(Materials provided Opens)
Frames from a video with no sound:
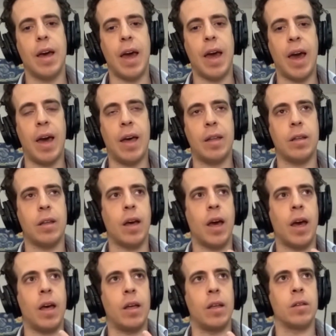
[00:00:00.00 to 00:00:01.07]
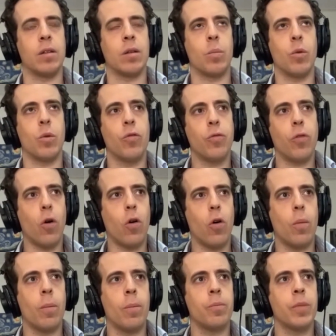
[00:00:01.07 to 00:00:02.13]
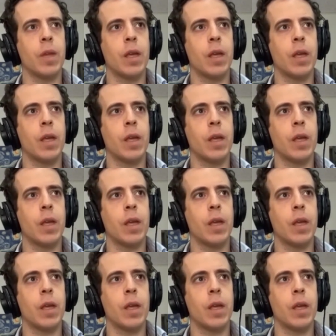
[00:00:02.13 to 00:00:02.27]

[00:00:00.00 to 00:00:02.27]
and perform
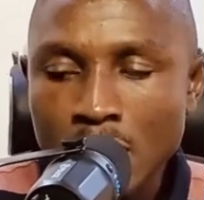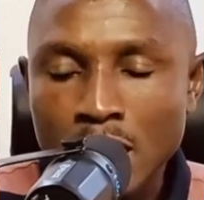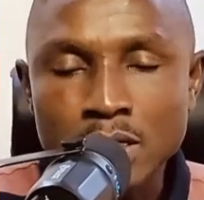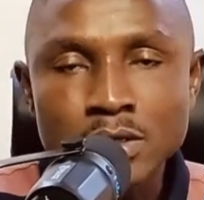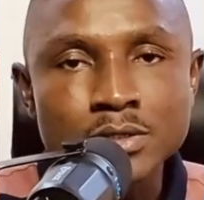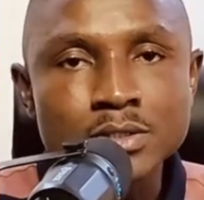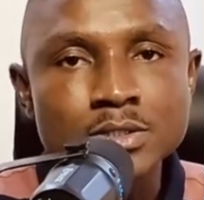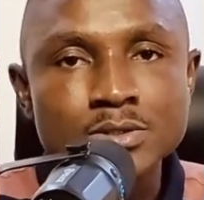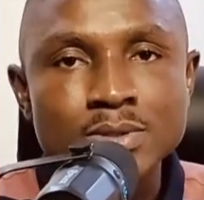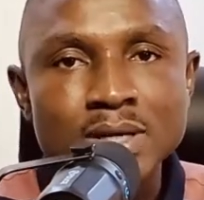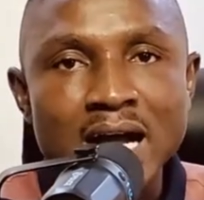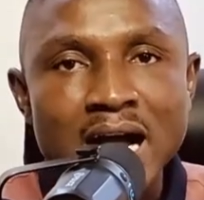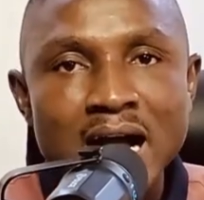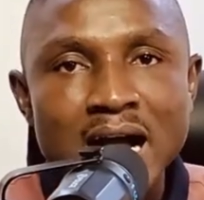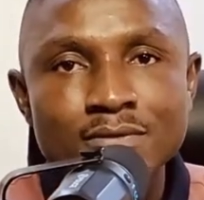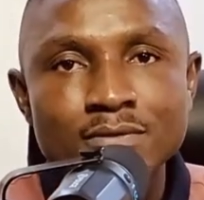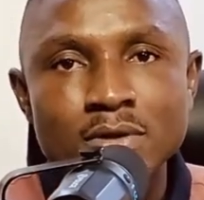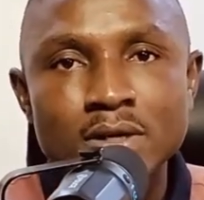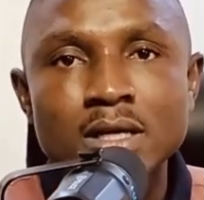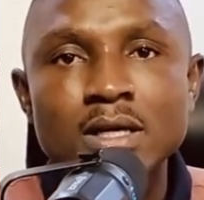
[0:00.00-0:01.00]
I don't need to
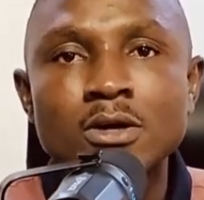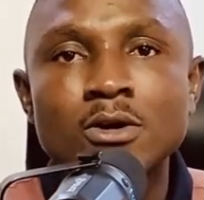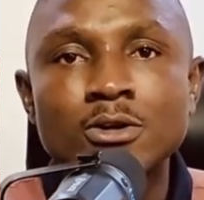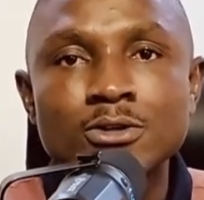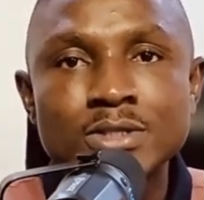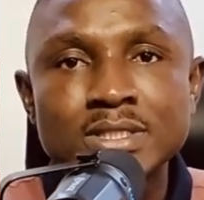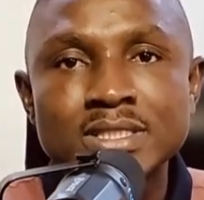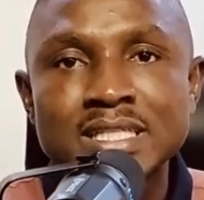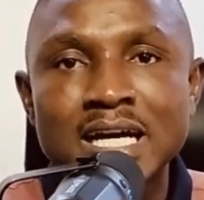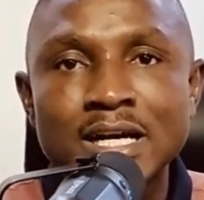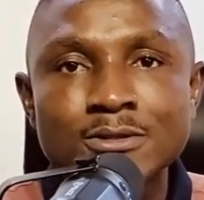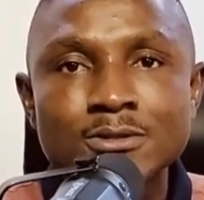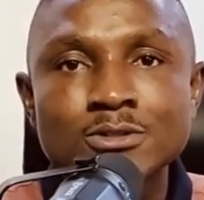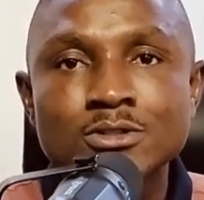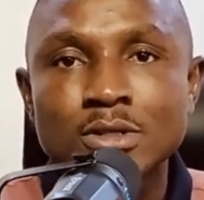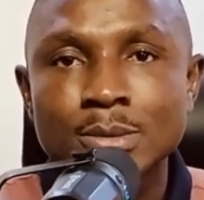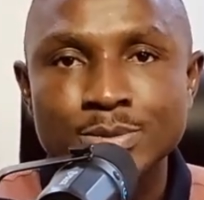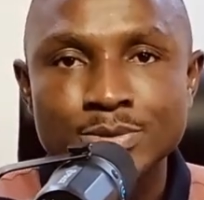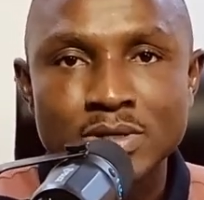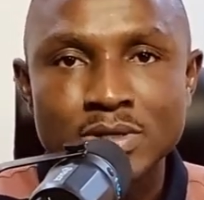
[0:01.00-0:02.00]
have 100,000
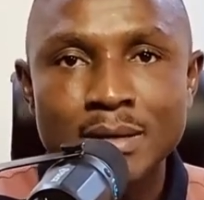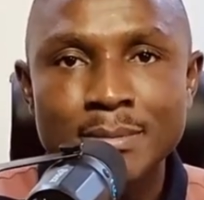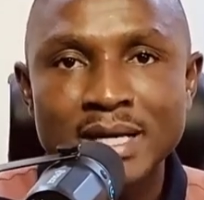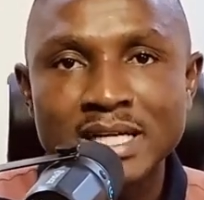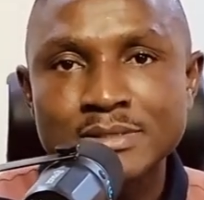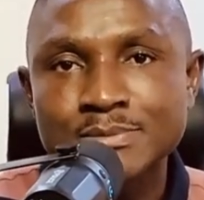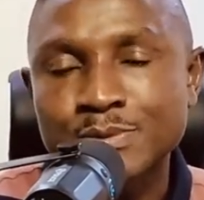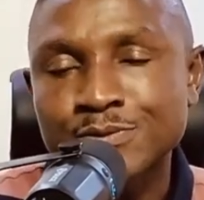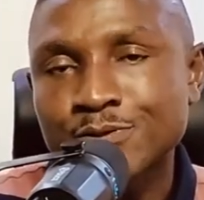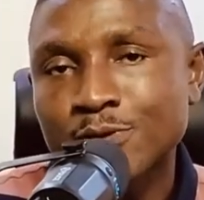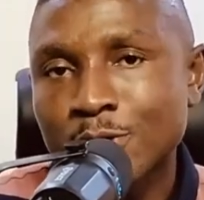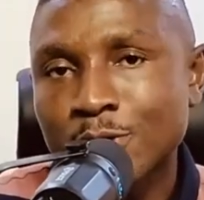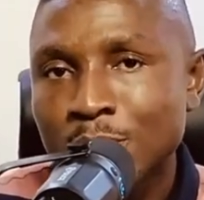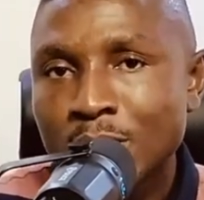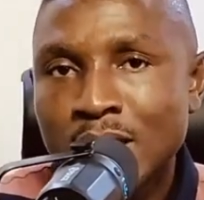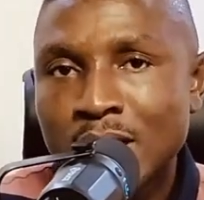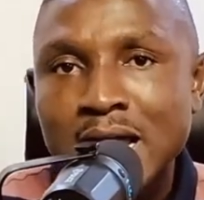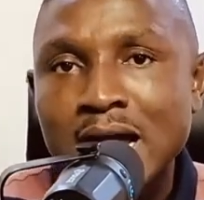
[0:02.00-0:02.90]
subscribers before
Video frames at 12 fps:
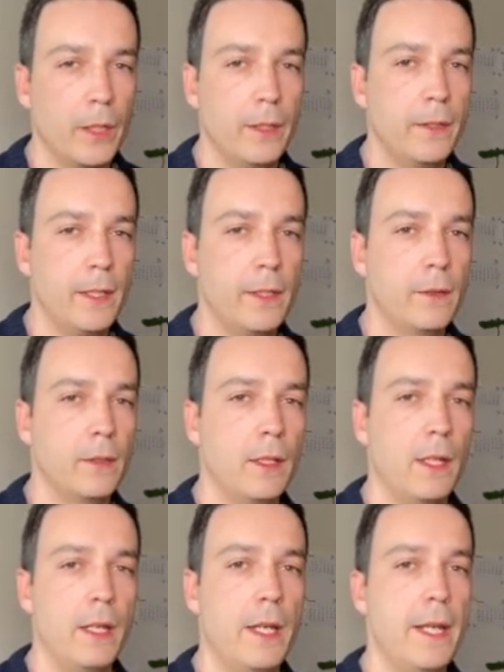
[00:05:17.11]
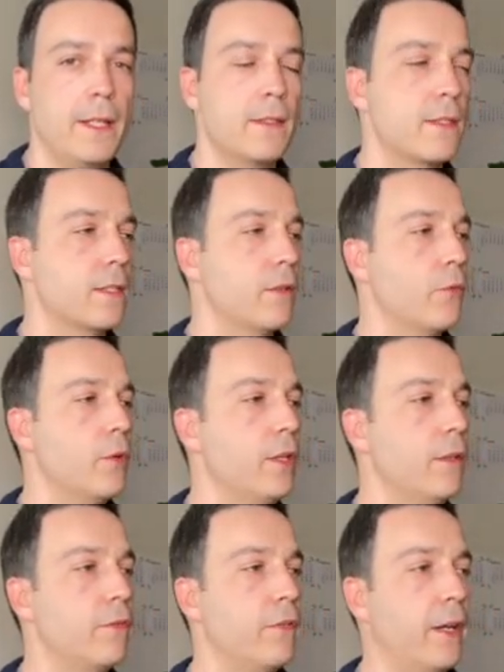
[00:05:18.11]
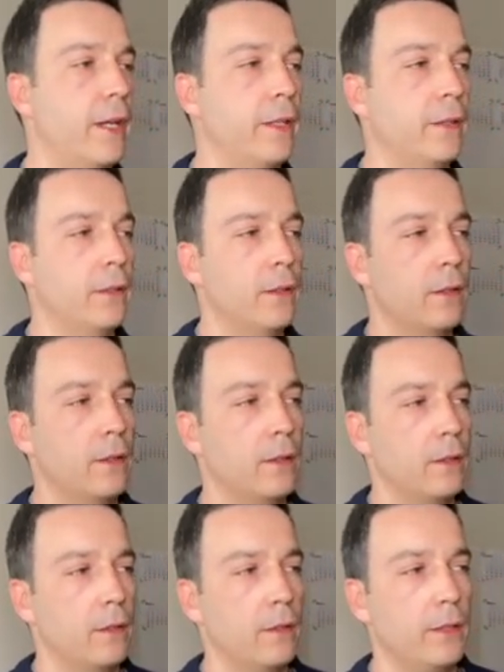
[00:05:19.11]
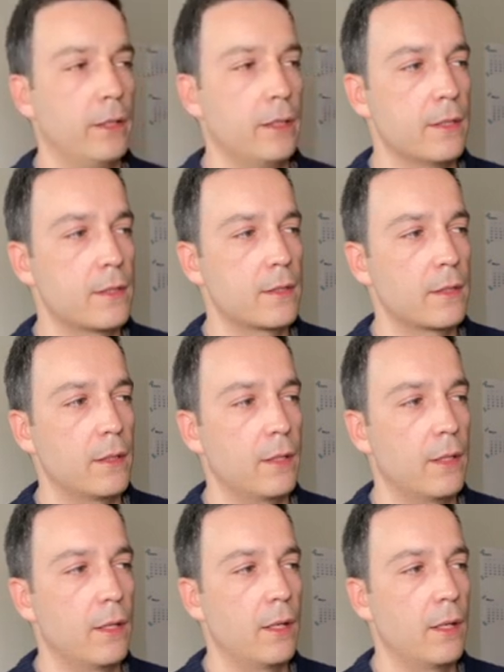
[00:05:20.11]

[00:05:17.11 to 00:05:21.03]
and then let's redefine this,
(Materials provided Closes)
Please output the lines above beginning at the line with "[00:00:00.00 to 00:00:01.07]" and ending after the line with "[00:05:20.11]", precisely as written and with no pictures.

[00:00:00.00 to 00:00:01.07]
[00:00:01.07 to 00:00:02.13]
[00:00:02.13 to 00:00:02.27]

[00:00:00.00 to 00:00:02.27]
and perform
[0:00.00-0:01.00]
I don't need to
[0:01.00-0:02.00]
have 100,000
[0:02.00-0:02.90]
subscribers before
Video frames at 12 fps:
[00:05:17.11]
[00:05:18.11]
[00:05:19.11]
[00:05:20.11]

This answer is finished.